In an effort to improve its revenue collection, the South African Revenue Service (SARS) has established an illicit economy unit that will be re-introduced in April 2019 to strengthen its tax collection process.

One of the functions of this unit is to ensure religious institutions and their employees comply with existing tax legislation and that everyone that is liable to pay tax is in fact paying their taxes. Even as a Public Benefit Organisation (PBO), religious institutions are not exempt from tax compliance audits.

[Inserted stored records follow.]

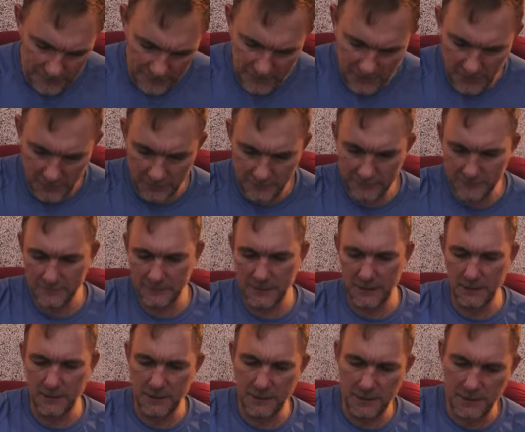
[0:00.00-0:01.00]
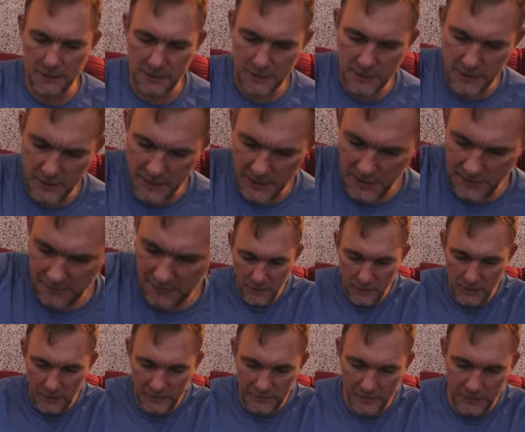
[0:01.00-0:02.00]
let's go. Cookie.
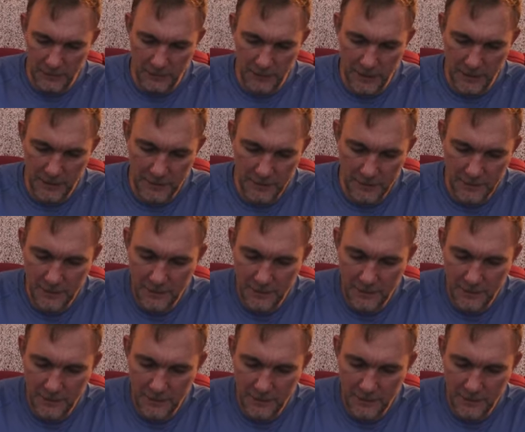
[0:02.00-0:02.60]
Oh, it's gooey.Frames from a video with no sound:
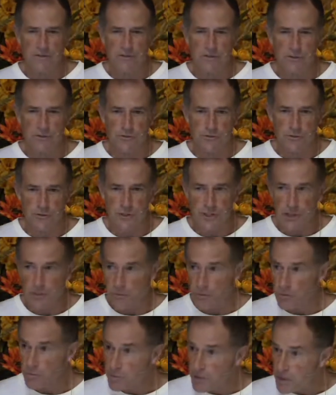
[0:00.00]
to sit
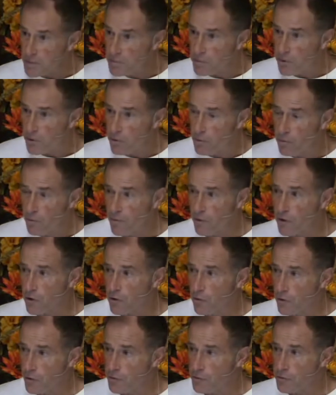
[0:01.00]
with people when they're
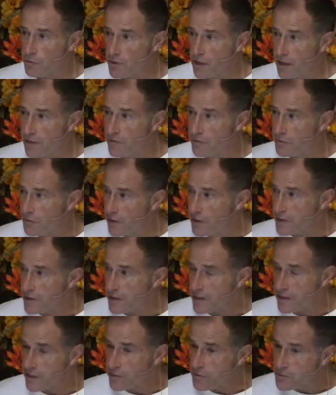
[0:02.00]
going through
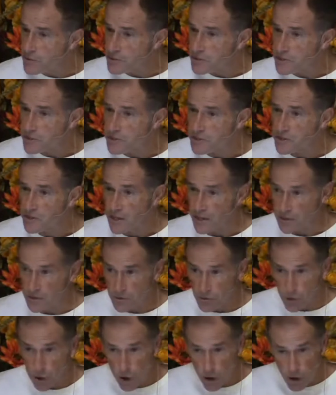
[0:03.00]
life-threatening illnesses and
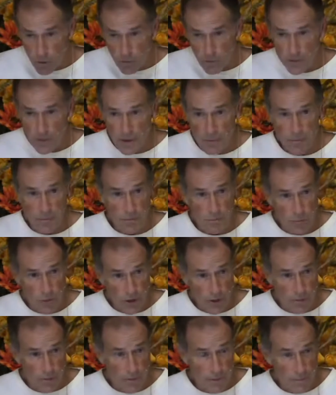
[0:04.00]
talk with them and
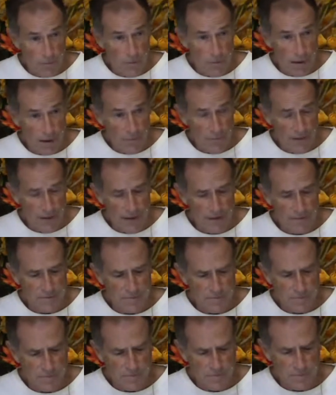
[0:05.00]
pray with them about that,
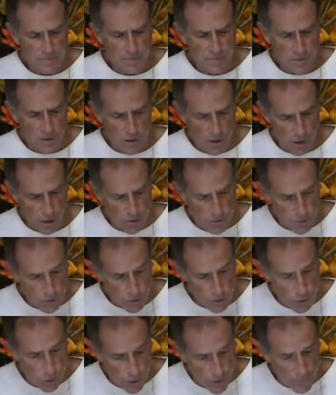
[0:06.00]
to
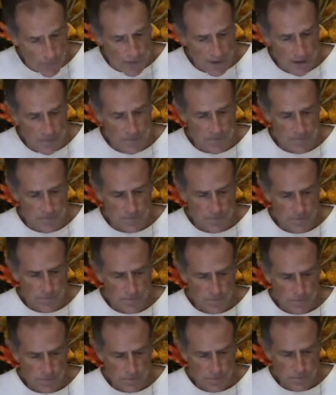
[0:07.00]
anoint them.
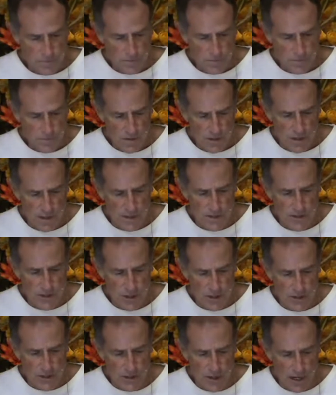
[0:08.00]
It's
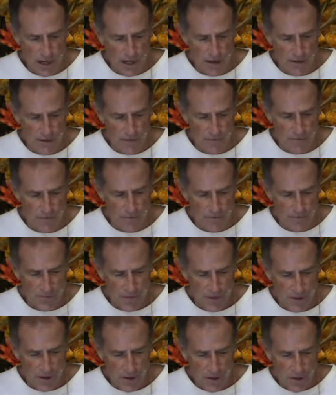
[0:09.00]
such an honor.
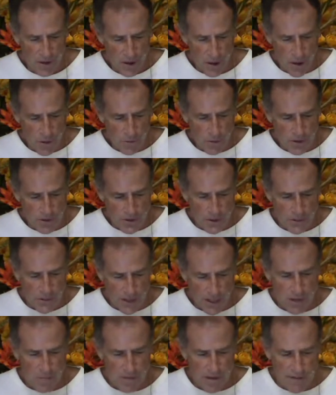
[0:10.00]
But to
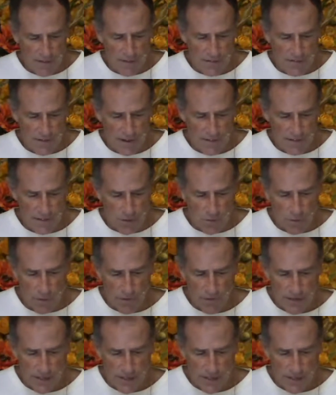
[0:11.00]
think about the fact that when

Religious institutions must apply to have PBO status. Failing to apply and receive PBO status would make these organisations fully taxable like any other entity. PBOs only qualify for certain tax exemptions, specifically income tax and may include any one of the following exemptions depending on the case at hand: donations tax, estate duty; and transfer duty.

Although PBOs, such as religious organisations are tax exempt, the SARS has become concerned about these institutions’ tax compliance relating to their other revenue streams.

PBOs do not have full exemption on the income they receive. Income tax could arise when a religious institution engages in business activities that fall outside of their exempt activities. Examples of business activities giving rise to trading income could be from a bookstore or a coffee shop which would generate a profit from sales.

PBOs are liable to withhold PAYE from their employees who receive salaries and/or fringe benefits such as vehicles, accommodation, etc. PBOs are also regulated by Section 30 (3) (iv) (d) of the Income Tax Act in terms of the amounts paid to employees which cannot be excessive in comparison to what is considered reasonable in the sector.

The amounts paid to employees of religious institutions came under scrutiny after the “high-flying” lifestyles of some of the South African spiritual leaders came to light which has since been escalated to The Asset Forfeiture Unit and the Hawks.

Should it come to SARS’ attention that employees are receiving exceptionally high salaries, the organisation could lose its PBO status if corrective steps are not taken in the notice period prescribed by the Commissioner in terms of Section 30 (5) of the Income Tax Act.

SARS are also investigating religious organisations not registered as PBOs that have been receiving donations from congregants with claims that they are tax free. Congregants donate large sums of money under the false pretences that they will receive some tax relief.

SARS is still engaging with religious institutions and investigating the growing non-compliance in this sector. This is just one of SARS’ efforts to ensure tax exemptions are being correctly applied and that all taxpayers are compliant.